* **WHAT YOU WILL DO**:
Every entry must be repeated exactly. Exclude all pictures.

* **GIVEN ENTRIES**:
+ + + +

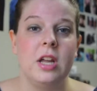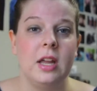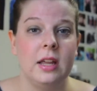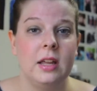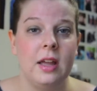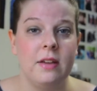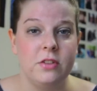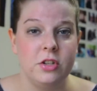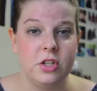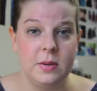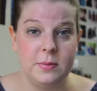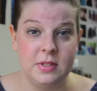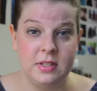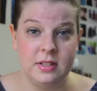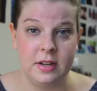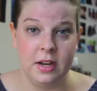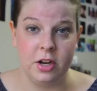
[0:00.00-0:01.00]
Kevin
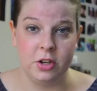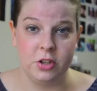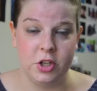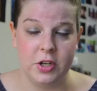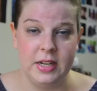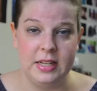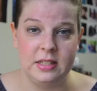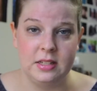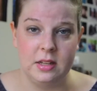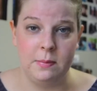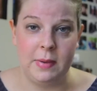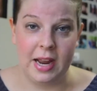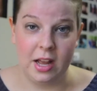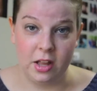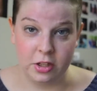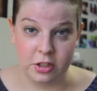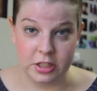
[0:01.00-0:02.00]
James' character is a
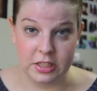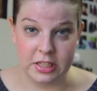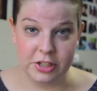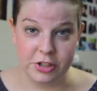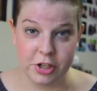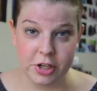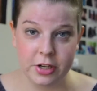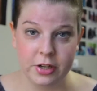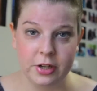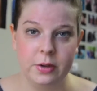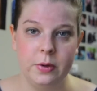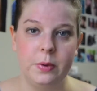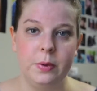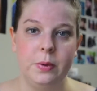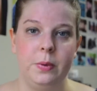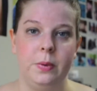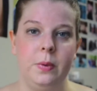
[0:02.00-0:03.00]
biology teacher
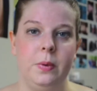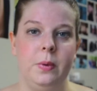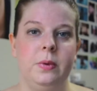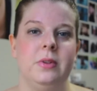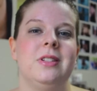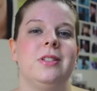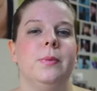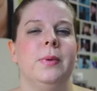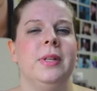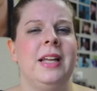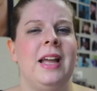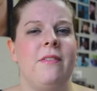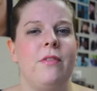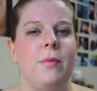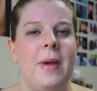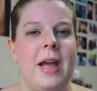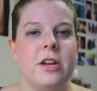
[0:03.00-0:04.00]
who doesn't really
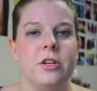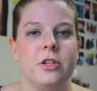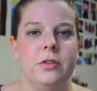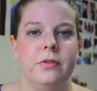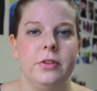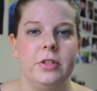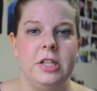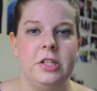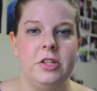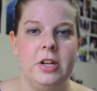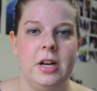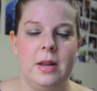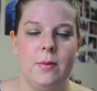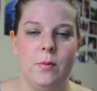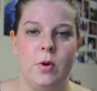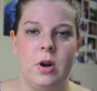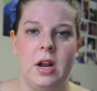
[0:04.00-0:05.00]
have a passion for teaching
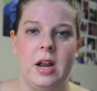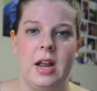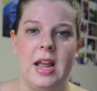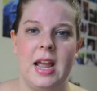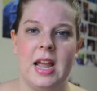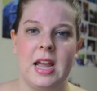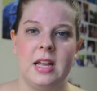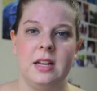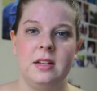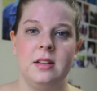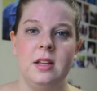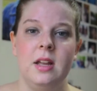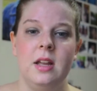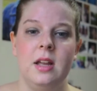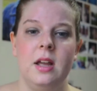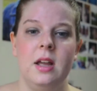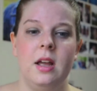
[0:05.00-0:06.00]
anymore, and
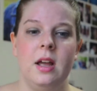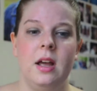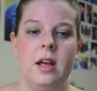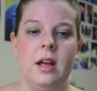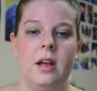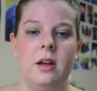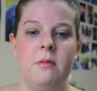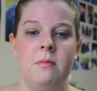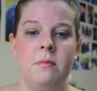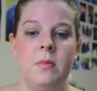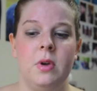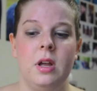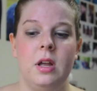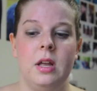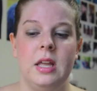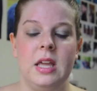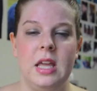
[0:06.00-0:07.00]

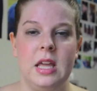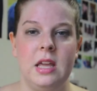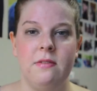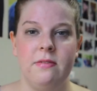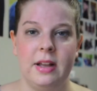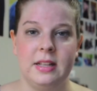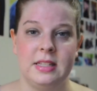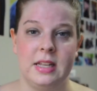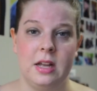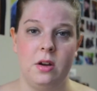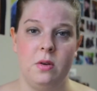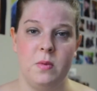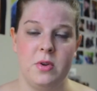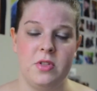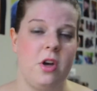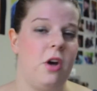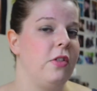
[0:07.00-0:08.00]
he finds out
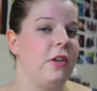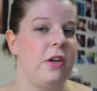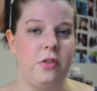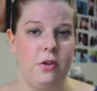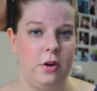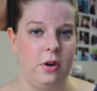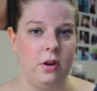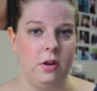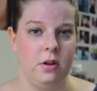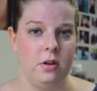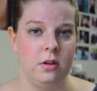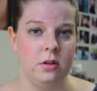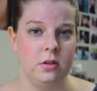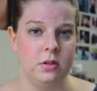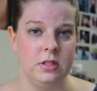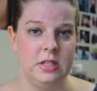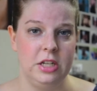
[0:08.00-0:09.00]
with all the other
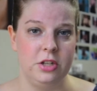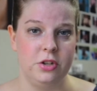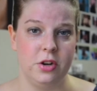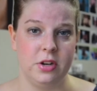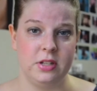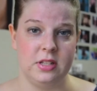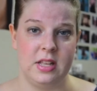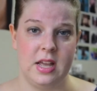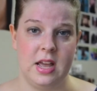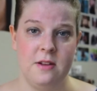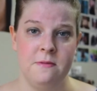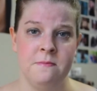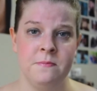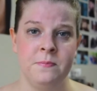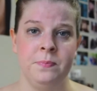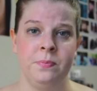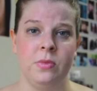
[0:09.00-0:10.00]
teachers that
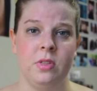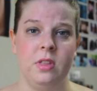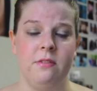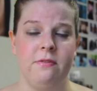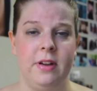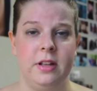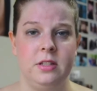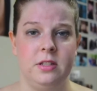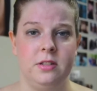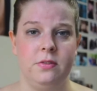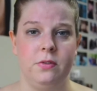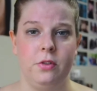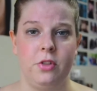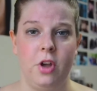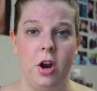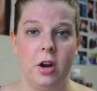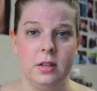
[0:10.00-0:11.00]
the funds
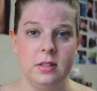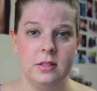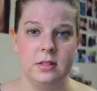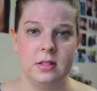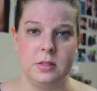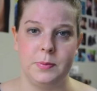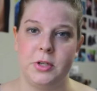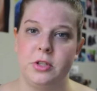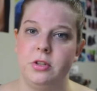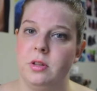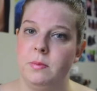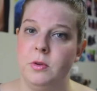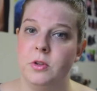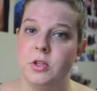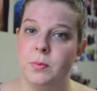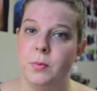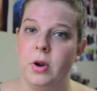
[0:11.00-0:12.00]
for the arts, especially the
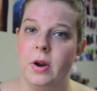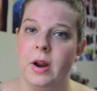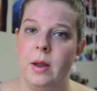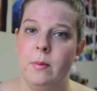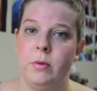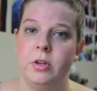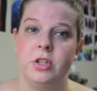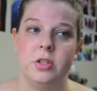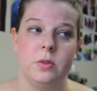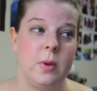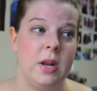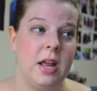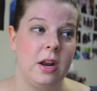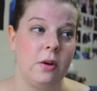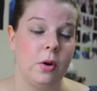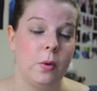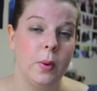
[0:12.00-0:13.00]
music program, which is what
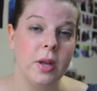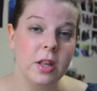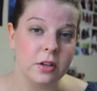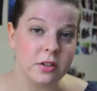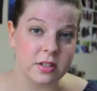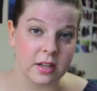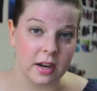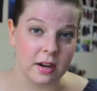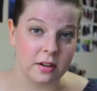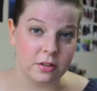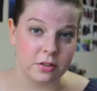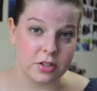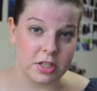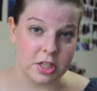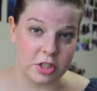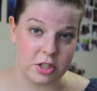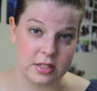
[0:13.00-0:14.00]
Henry Winkler's character
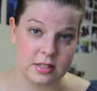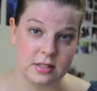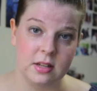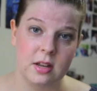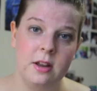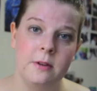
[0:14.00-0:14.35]
teaches,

+ + + +

* **SOLUTION BELOW**:
[0:00.00-0:01.00]
Kevin
[0:01.00-0:02.00]
James' character is a
[0:02.00-0:03.00]
biology teacher
[0:03.00-0:04.00]
who doesn't really
[0:04.00-0:05.00]
have a passion for teaching
[0:05.00-0:06.00]
anymore, and
[0:06.00-0:07.00]

[0:07.00-0:08.00]
he finds out
[0:08.00-0:09.00]
with all the other
[0:09.00-0:10.00]
teachers that
[0:10.00-0:11.00]
the funds
[0:11.00-0:12.00]
for the arts, especially the
[0:12.00-0:13.00]
music program, which is what
[0:13.00-0:14.00]
Henry Winkler's character
[0:14.00-0:14.35]
teaches,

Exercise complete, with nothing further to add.